Exercise requirements. Write every line of the material out exactly as shown.

Records for the task.
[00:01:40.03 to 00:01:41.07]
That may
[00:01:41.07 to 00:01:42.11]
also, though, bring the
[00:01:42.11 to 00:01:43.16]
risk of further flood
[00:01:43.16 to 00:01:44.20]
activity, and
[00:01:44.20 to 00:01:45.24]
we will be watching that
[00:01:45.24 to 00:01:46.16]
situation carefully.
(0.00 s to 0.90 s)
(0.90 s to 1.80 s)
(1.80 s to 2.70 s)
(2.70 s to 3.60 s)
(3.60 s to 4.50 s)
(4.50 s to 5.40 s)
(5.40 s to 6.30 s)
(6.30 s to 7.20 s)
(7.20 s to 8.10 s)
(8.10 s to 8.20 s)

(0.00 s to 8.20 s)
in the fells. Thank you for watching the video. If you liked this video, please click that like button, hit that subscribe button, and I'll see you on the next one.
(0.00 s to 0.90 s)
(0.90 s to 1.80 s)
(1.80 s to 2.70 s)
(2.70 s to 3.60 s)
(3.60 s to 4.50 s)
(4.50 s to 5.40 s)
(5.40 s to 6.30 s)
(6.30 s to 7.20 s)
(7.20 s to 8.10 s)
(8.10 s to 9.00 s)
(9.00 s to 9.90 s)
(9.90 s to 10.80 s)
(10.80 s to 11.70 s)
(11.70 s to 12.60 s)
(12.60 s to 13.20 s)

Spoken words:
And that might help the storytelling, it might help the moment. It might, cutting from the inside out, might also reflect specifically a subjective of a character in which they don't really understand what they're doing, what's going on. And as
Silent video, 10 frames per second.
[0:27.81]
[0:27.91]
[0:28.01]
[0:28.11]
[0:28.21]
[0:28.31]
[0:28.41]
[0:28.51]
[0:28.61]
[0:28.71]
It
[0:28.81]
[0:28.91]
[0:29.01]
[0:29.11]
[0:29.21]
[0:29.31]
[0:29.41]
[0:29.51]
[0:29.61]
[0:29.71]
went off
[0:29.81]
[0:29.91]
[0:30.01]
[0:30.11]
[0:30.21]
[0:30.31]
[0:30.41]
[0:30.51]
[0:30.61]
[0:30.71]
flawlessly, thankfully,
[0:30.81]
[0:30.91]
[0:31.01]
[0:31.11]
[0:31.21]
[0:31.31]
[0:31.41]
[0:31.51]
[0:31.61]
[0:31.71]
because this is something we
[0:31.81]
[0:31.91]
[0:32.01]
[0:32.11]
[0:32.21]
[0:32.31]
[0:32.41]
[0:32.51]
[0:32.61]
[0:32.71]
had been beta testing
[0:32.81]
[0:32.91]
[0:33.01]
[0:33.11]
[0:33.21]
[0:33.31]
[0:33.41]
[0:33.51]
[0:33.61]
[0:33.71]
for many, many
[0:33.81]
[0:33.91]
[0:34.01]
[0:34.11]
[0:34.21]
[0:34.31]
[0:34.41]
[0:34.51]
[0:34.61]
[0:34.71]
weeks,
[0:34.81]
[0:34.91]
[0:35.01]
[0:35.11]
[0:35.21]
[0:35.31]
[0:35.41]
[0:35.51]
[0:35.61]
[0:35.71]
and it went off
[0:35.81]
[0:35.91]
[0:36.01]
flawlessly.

Output of the exercise.
[00:01:40.03 to 00:01:41.07]
That may
[00:01:41.07 to 00:01:42.11]
also, though, bring the
[00:01:42.11 to 00:01:43.16]
risk of further flood
[00:01:43.16 to 00:01:44.20]
activity, and
[00:01:44.20 to 00:01:45.24]
we will be watching that
[00:01:45.24 to 00:01:46.16]
situation carefully.
(0.00 s to 0.90 s)
(0.90 s to 1.80 s)
(1.80 s to 2.70 s)
(2.70 s to 3.60 s)
(3.60 s to 4.50 s)
(4.50 s to 5.40 s)
(5.40 s to 6.30 s)
(6.30 s to 7.20 s)
(7.20 s to 8.10 s)
(8.10 s to 8.20 s)

(0.00 s to 8.20 s)
in the fells. Thank you for watching the video. If you liked this video, please click that like button, hit that subscribe button, and I'll see you on the next one.
(0.00 s to 0.90 s)
(0.90 s to 1.80 s)
(1.80 s to 2.70 s)
(2.70 s to 3.60 s)
(3.60 s to 4.50 s)
(4.50 s to 5.40 s)
(5.40 s to 6.30 s)
(6.30 s to 7.20 s)
(7.20 s to 8.10 s)
(8.10 s to 9.00 s)
(9.00 s to 9.90 s)
(9.90 s to 10.80 s)
(10.80 s to 11.70 s)
(11.70 s to 12.60 s)
(12.60 s to 13.20 s)

Spoken words:
And that might help the storytelling, it might help the moment. It might, cutting from the inside out, might also reflect specifically a subjective of a character in which they don't really understand what they're doing, what's going on. And as
Silent video, 10 frames per second.
[0:27.81]
[0:27.91]
[0:28.01]
[0:28.11]
[0:28.21]
[0:28.31]
[0:28.41]
[0:28.51]
[0:28.61]
[0:28.71]
It
[0:28.81]
[0:28.91]
[0:29.01]
[0:29.11]
[0:29.21]
[0:29.31]
[0:29.41]
[0:29.51]
[0:29.61]
[0:29.71]
went off
[0:29.81]
[0:29.91]
[0:30.01]
[0:30.11]
[0:30.21]
[0:30.31]
[0:30.41]
[0:30.51]
[0:30.61]
[0:30.71]
flawlessly, thankfully,
[0:30.81]
[0:30.91]
[0:31.01]
[0:31.11]
[0:31.21]
[0:31.31]
[0:31.41]
[0:31.51]
[0:31.61]
[0:31.71]
because this is something we
[0:31.81]
[0:31.91]
[0:32.01]
[0:32.11]
[0:32.21]
[0:32.31]
[0:32.41]
[0:32.51]
[0:32.61]
[0:32.71]
had been beta testing
[0:32.81]
[0:32.91]
[0:33.01]
[0:33.11]
[0:33.21]
[0:33.31]
[0:33.41]
[0:33.51]
[0:33.61]
[0:33.71]
for many, many
[0:33.81]
[0:33.91]
[0:34.01]
[0:34.11]
[0:34.21]
[0:34.31]
[0:34.41]
[0:34.51]
[0:34.61]
[0:34.71]
weeks,
[0:34.81]
[0:34.91]
[0:35.01]
[0:35.11]
[0:35.21]
[0:35.31]
[0:35.41]
[0:35.51]
[0:35.61]
[0:35.71]
and it went off
[0:35.81]
[0:35.91]
[0:36.01]
flawlessly.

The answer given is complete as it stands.